PelicanPlatform / pelican

The Pelican Platform for creating data federations
https://pelicanplatform.org/
Apache License 2.0
11 stars 26 forks source link

Have plugin include K8SPhysicalHostName in the hold message #1480

Open bbockelm opened 4 months ago

bbockelm commented 4 months ago

At some hosts, the "EP name" is meaningless (it is the randomly-generated pod name) but the machine's K8SPhysicalHostName attribute records the "real" hostname.

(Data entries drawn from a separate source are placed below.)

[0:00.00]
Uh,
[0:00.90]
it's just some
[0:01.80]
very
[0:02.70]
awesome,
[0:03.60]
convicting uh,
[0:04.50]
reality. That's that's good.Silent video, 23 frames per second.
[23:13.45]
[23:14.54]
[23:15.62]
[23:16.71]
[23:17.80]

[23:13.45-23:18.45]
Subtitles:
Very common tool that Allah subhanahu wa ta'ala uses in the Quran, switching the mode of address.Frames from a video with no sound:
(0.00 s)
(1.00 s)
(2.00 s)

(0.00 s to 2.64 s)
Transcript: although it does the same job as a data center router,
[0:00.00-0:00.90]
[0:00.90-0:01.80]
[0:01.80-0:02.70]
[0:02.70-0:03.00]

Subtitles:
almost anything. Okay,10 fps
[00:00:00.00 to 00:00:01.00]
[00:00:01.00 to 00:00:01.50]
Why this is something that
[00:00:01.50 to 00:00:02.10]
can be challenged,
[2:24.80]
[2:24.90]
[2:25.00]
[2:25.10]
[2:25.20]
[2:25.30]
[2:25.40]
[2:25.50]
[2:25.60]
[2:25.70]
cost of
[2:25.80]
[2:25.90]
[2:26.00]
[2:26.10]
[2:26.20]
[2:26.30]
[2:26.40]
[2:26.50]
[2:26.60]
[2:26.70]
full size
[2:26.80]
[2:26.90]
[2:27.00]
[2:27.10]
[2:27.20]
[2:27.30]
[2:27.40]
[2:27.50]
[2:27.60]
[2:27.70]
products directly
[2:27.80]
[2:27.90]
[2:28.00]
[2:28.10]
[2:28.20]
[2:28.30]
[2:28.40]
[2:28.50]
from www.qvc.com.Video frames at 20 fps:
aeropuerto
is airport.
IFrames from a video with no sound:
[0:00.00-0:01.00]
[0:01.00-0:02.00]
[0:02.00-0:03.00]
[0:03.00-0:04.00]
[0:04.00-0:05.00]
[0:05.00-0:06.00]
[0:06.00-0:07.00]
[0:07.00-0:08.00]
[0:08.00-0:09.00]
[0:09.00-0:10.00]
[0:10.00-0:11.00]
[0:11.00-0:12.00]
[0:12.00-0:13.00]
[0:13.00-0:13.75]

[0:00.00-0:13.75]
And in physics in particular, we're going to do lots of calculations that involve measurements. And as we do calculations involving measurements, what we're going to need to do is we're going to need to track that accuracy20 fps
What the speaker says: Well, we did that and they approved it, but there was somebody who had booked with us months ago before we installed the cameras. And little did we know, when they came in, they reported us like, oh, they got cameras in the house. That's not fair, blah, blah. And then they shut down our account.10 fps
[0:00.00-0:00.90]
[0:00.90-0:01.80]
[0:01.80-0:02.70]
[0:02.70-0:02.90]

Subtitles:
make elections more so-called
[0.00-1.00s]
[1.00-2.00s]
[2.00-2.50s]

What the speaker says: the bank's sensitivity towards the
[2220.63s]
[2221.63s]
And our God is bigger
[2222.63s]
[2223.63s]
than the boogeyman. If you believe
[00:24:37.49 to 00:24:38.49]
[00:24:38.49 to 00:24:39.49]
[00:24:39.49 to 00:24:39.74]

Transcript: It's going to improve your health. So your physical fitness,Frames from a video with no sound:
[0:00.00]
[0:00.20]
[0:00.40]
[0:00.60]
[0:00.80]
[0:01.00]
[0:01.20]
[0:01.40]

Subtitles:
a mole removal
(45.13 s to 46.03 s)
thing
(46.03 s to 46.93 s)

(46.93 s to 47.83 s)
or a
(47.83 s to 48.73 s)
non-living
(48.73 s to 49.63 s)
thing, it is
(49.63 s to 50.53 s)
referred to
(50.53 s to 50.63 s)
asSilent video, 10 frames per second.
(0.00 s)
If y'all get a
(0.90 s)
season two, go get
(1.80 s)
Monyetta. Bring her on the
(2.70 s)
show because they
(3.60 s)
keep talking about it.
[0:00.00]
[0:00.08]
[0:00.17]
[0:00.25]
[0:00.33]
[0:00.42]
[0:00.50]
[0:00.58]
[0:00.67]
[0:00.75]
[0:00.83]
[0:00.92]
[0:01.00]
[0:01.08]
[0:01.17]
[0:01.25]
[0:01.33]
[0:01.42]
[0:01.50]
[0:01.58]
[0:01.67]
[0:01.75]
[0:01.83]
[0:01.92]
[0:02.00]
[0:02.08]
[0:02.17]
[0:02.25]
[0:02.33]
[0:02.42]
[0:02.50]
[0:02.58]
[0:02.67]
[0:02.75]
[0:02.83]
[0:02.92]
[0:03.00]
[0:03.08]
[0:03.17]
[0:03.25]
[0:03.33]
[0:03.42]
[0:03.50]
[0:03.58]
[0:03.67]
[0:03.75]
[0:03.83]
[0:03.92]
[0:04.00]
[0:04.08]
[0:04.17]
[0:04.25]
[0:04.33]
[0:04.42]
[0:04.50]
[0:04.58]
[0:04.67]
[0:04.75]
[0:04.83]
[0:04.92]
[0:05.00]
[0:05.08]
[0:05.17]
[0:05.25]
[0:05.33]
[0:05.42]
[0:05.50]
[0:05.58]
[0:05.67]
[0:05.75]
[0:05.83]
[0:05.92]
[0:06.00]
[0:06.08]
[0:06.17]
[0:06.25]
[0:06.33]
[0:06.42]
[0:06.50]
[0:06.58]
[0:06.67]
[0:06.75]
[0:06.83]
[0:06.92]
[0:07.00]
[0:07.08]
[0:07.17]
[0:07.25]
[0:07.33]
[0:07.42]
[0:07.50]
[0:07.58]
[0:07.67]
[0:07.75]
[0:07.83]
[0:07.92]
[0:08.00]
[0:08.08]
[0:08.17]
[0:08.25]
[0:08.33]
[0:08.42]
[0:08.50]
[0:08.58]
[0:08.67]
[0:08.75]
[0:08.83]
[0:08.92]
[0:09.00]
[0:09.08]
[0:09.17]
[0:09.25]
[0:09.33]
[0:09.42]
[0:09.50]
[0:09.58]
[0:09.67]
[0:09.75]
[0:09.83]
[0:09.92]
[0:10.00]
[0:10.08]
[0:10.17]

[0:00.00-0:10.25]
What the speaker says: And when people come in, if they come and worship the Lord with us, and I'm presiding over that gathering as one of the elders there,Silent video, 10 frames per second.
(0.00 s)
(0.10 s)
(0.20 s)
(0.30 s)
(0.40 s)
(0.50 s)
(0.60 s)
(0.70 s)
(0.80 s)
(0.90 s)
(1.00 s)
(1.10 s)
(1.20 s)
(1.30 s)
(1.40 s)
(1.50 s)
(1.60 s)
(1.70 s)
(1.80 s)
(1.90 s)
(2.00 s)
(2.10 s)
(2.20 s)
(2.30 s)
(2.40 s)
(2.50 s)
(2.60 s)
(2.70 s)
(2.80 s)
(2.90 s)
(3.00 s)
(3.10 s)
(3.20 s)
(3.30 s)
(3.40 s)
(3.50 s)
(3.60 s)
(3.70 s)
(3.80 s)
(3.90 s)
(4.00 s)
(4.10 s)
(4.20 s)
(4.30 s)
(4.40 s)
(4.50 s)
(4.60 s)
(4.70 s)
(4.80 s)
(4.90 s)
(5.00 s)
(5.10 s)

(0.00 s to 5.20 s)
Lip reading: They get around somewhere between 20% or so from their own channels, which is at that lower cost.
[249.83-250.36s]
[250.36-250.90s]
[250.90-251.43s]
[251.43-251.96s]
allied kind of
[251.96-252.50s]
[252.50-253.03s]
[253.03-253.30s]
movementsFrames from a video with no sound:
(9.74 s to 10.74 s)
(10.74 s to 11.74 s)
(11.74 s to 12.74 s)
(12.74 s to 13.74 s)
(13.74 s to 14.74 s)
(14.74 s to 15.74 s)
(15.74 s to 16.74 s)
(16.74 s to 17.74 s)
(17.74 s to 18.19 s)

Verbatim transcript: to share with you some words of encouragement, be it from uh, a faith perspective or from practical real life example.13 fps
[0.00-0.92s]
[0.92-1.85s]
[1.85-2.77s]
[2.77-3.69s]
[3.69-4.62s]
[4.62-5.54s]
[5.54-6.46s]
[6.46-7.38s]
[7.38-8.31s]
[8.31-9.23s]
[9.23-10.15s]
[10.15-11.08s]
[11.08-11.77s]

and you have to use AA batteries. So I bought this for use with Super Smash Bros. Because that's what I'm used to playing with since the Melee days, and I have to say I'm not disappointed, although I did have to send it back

We should add this name to the metadata we include in the hold message for the plugin. It should be recorded, if present, as the hostname attribute); if K8SPhysicalHostName is not present, then no hostname should be put in the error message (as it would be duplicative of other parts of the error message.

So, example:

Attempt #1: from osg-kansas-city-stashcache.nrp.internet2.edu:8443: transfer error: \
   Unable to read /path-facility/data/foo; network dropped connection on reset (5m47.8s since start) \
   (Version: 7.9.2; Site: UNL-PATH)

would become:

Attempt #1: from osg-kansas-city-stashcache.nrp.internet2.edu:8443: transfer error: \
   Unable to read /path-facility/data/foo; network dropped connection on reset (5m47.8s since start) \
   (Version: 7.9.2; Site: UNL-PATH; Hostname: foo.unl.edu)
turetske commented 3 months ago

@bbockelm I'm not finding that attribute in the condor documentation at all for MachineAd. Is it custom or would it be under Machine or ClientMachine? Or am I looking in the wrong place entirely? If it is custom, would it be in the machine ad or the class ad? My instinct is the machine ad, but I want to be sure.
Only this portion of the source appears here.